🤖 AI Summary
In mobile edge general intelligence (MEGI) environments, autonomous LLM inference faces a fundamental tension between high computational overhead and severely constrained edge-device resources. Method: We propose a joint optimization framework integrating adaptive chain-of-thought (CoT) prompting with a distributed mixture-of-experts (MoE) architecture to enable dynamic inference—adjusting reasoning depth and expert activation count in real time based on task complexity and device capability—combined with supervised fine-tuning and lightweight dynamic resource scheduling. Contribution/Results: Experiments demonstrate that our framework significantly improves inference efficiency (2.3× speedup) and deployment scalability on resource-constrained edge devices, while preserving privacy and real-time responsiveness.

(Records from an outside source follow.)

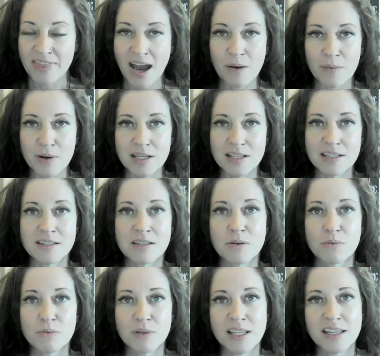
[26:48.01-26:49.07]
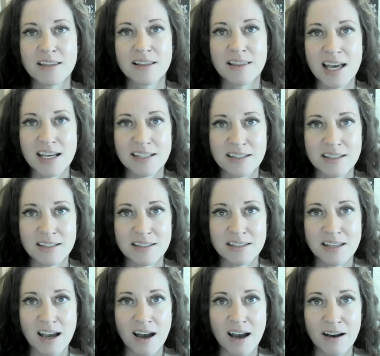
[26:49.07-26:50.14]
And that was really the
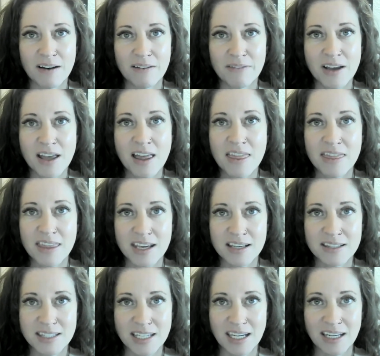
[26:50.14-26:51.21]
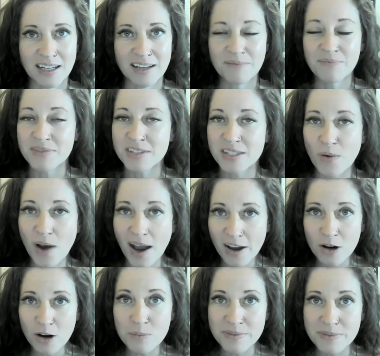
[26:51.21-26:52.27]
lessons of the Essene. So
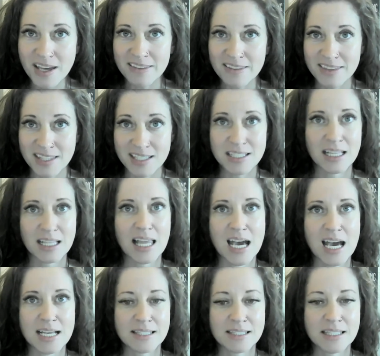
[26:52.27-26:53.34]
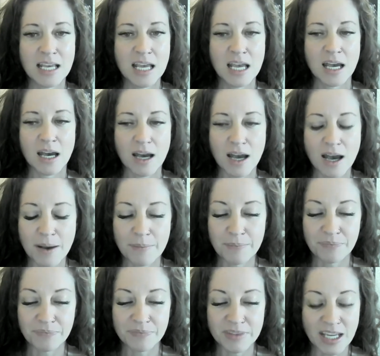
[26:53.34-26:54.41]
I hope that this class,
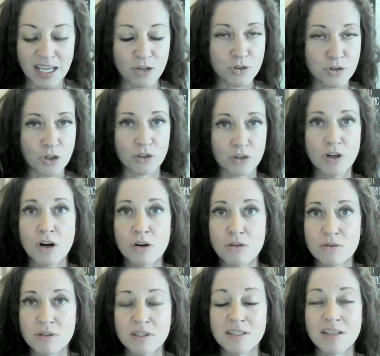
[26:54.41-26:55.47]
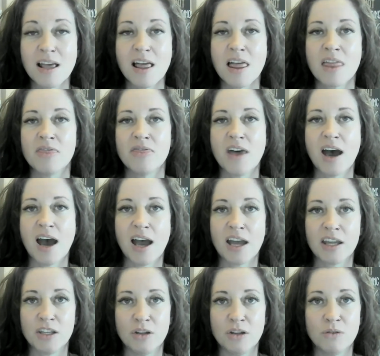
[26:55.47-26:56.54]
that you took notes,
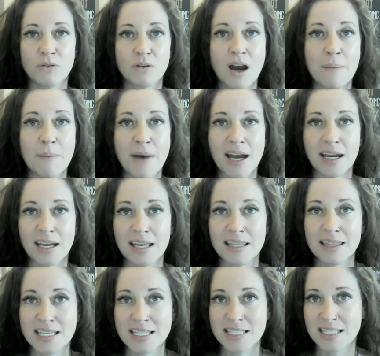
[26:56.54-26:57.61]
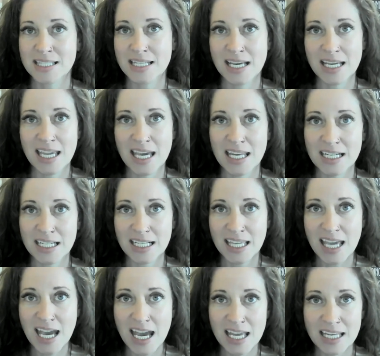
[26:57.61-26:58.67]
that you come back and listen again
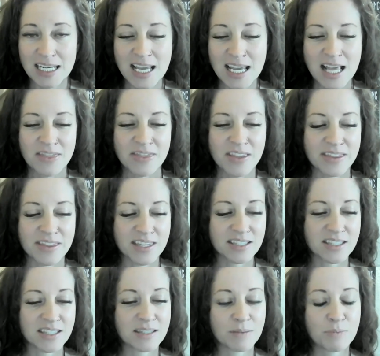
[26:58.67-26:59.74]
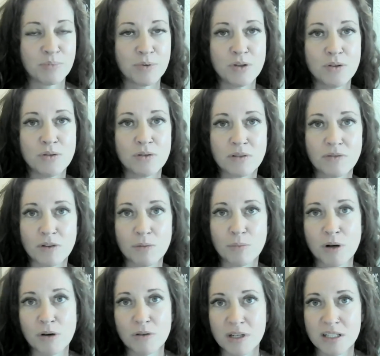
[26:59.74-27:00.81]
and again, that this is a
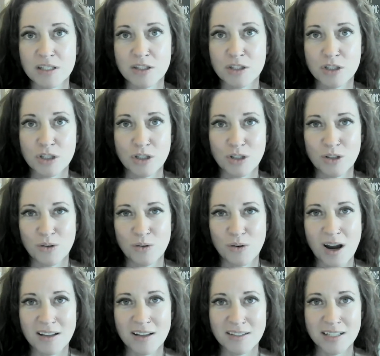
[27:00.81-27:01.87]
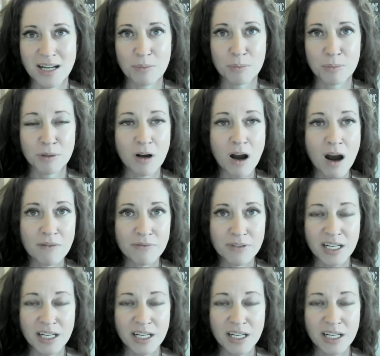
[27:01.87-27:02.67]
beautiful bonus to Unstoppable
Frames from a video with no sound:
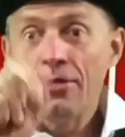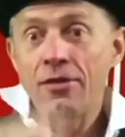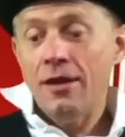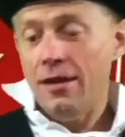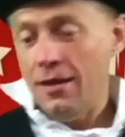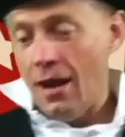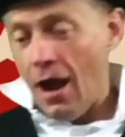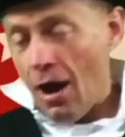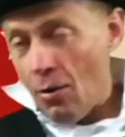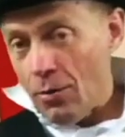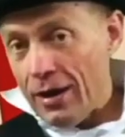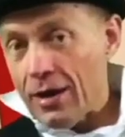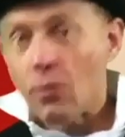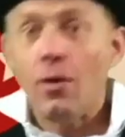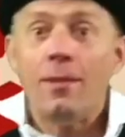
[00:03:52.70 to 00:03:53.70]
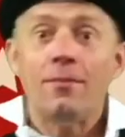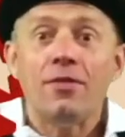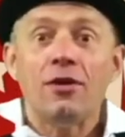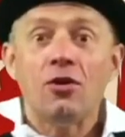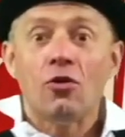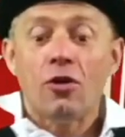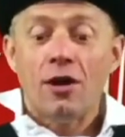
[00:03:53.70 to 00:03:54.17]
The only equipment
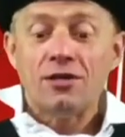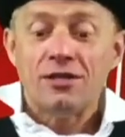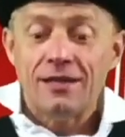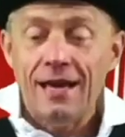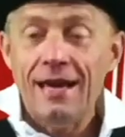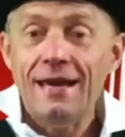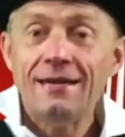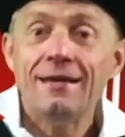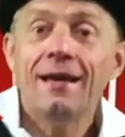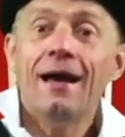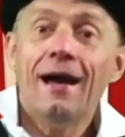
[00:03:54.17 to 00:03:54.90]
that you're going to need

To the best of our knowledge, this is the first work to achieve practical, high-quality autonomous LLM inference in MEGI scenarios.
📝 Abstract
The rapid advancement of large language models (LLMs) has enabled an emergence of agentic artificial intelligence (AI) with powerful reasoning and autonomous decision-making capabilities. This integration with edge computing has led to the development of Mobile Edge General Intelligence (MEGI), which brings real-time, privacy-preserving reasoning to the network edge. However, deploying LLM-based agentic AI reasoning in MEGI environments poses significant challenges due to the high computational demands of reasoning and the limited resources of edge devices. To address these challenges, we propose a joint optimization framework for efficient LLM reasoning deployment in MEGI. First, we review methods that enhance LLM reasoning capabilities, such as Chain-of-Thought (CoT) prompting, Supervised Fine-Tuning (SFT), and Mixture of Experts (MoE). Next, we present a distributed framework that addresses two correlated aspects: reasoning enhancement through adaptive CoT prompting and scalable deployment through distributed MoE architecture. The framework dynamically activates expert networks and adjusts reasoning depth based on task complexity and device capabilities. We further conduct experimental evaluations in mobile edge environments. Experimental results demonstrate the framework's effectiveness in balancing reasoning quality with resource efficiency, validating the practical viability of deploying sophisticated LLM reasoning capabilities in resource-constrained MEGI environments.